=== SOURCE INFORMATION ===

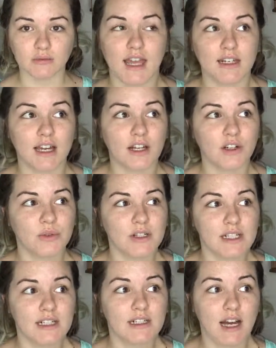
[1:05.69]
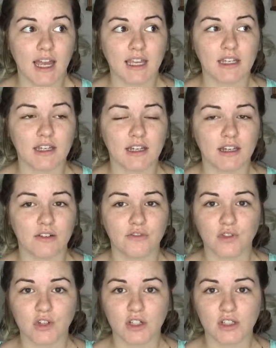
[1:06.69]
And I don't really like
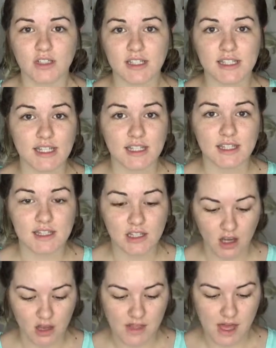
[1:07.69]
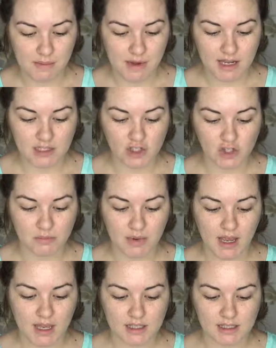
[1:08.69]
floral scents all that much,
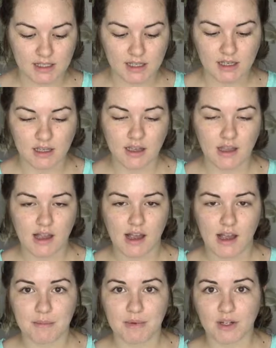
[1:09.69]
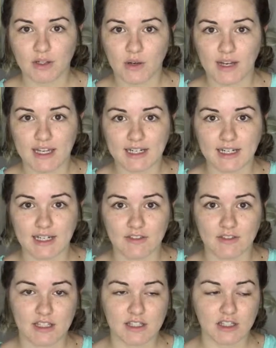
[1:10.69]
but I'm gonna go ahead and
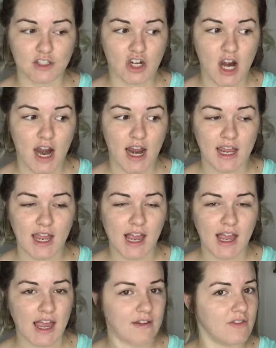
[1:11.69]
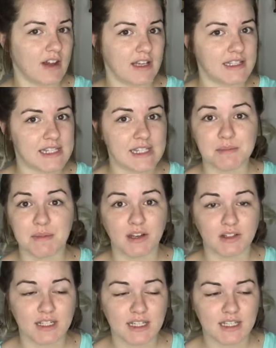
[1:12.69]
give this a try. I have not
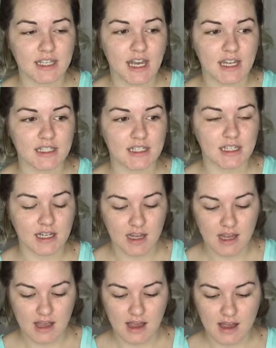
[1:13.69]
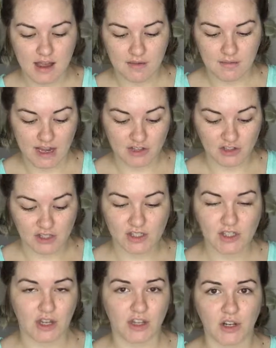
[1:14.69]
smelled it yet. I just
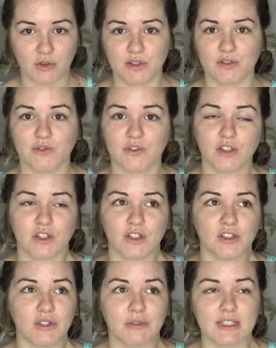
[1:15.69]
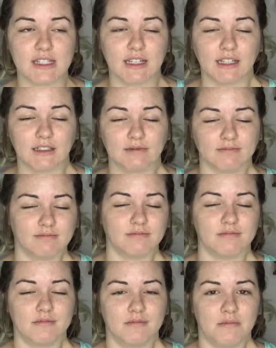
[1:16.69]
saw that it was floral and was like,
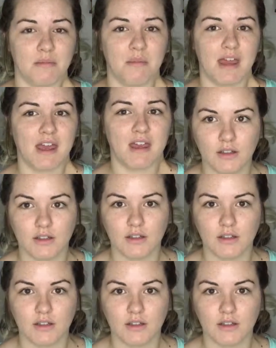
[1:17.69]
meh.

===

**BRIEF**
Return all of the material exactly, without pictures.

**EXPECTED ANSWER**
[1:05.69]
[1:06.69]
And I don't really like
[1:07.69]
[1:08.69]
floral scents all that much,
[1:09.69]
[1:10.69]
but I'm gonna go ahead and
[1:11.69]
[1:12.69]
give this a try. I have not
[1:13.69]
[1:14.69]
smelled it yet. I just
[1:15.69]
[1:16.69]
saw that it was floral and was like,
[1:17.69]
meh.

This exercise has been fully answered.